=== Exercise description ===
The entries that follow contain images, which should be left out; output everything else exactly.
---------- Information supplied
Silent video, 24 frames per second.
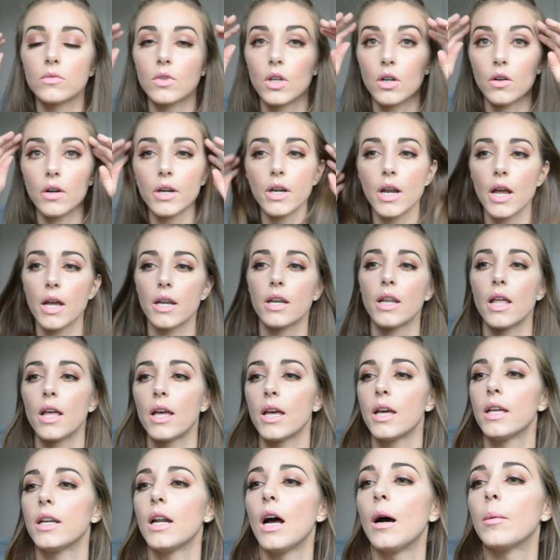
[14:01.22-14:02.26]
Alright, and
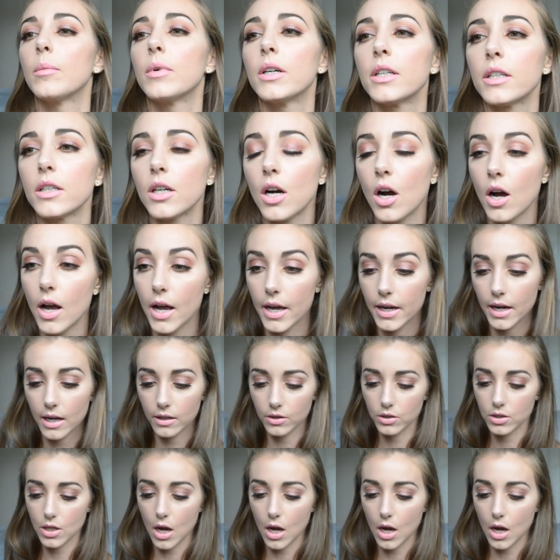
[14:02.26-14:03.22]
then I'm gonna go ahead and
--------------------
=== Exercise output ===
Silent video, 24 frames per second.
[14:01.22-14:02.26]
Alright, and
[14:02.26-14:03.22]
then I'm gonna go ahead and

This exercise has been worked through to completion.